**Task objective:** Print the line that contains "[0:00.00-0:08.00]", then every line after it until the entries end, exactly as they read; do not include pictures.
── Material for this task ──
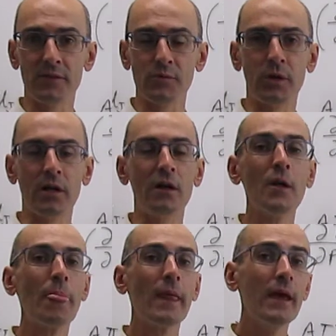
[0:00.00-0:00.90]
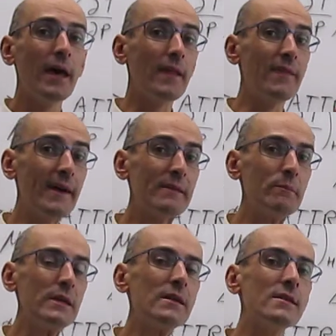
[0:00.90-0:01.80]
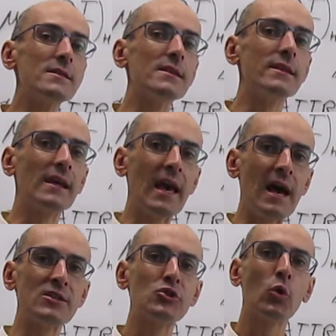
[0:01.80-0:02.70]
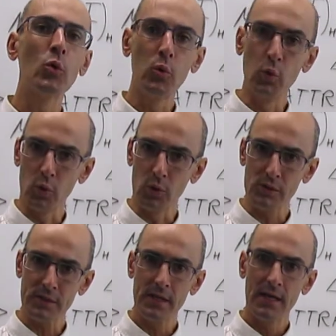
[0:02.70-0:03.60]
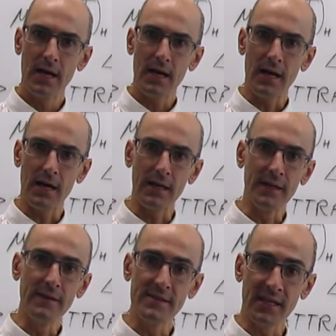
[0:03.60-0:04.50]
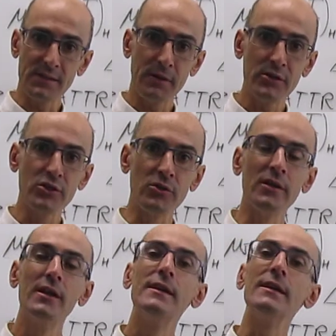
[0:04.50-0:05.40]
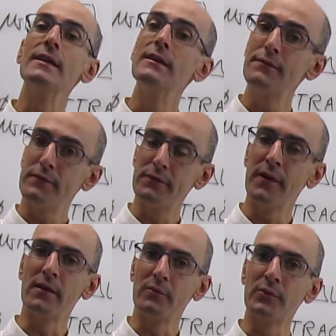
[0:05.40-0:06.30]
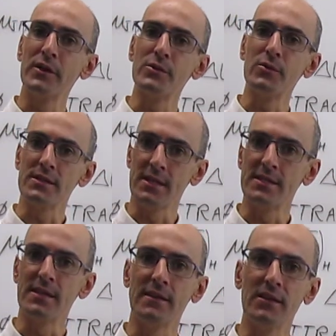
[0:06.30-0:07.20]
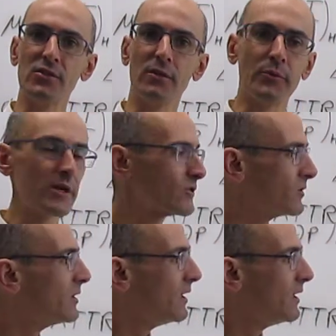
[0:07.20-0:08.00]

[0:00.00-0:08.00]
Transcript: as well. And that means that the gas cools uh, in this expansion if the final pressure is less than the initial pressure.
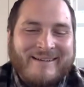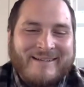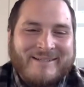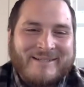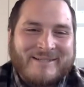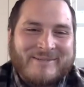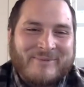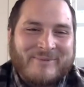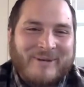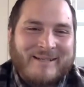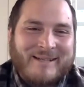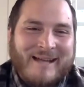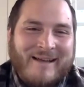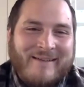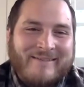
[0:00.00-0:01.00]
And it just
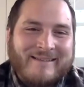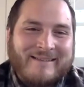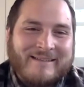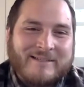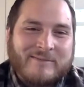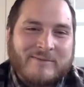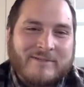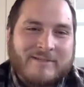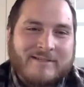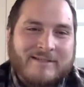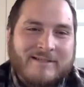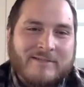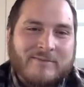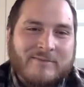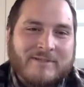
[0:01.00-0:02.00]
worked out that this
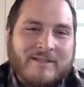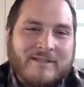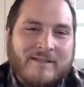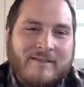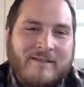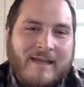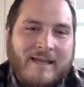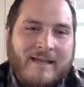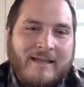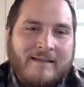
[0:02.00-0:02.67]
was the thing.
───
**Task solution:**
[0:00.00-0:08.00]
Transcript: as well. And that means that the gas cools uh, in this expansion if the final pressure is less than the initial pressure.
[0:00.00-0:01.00]
And it just
[0:01.00-0:02.00]
worked out that this
[0:02.00-0:02.67]
was the thing.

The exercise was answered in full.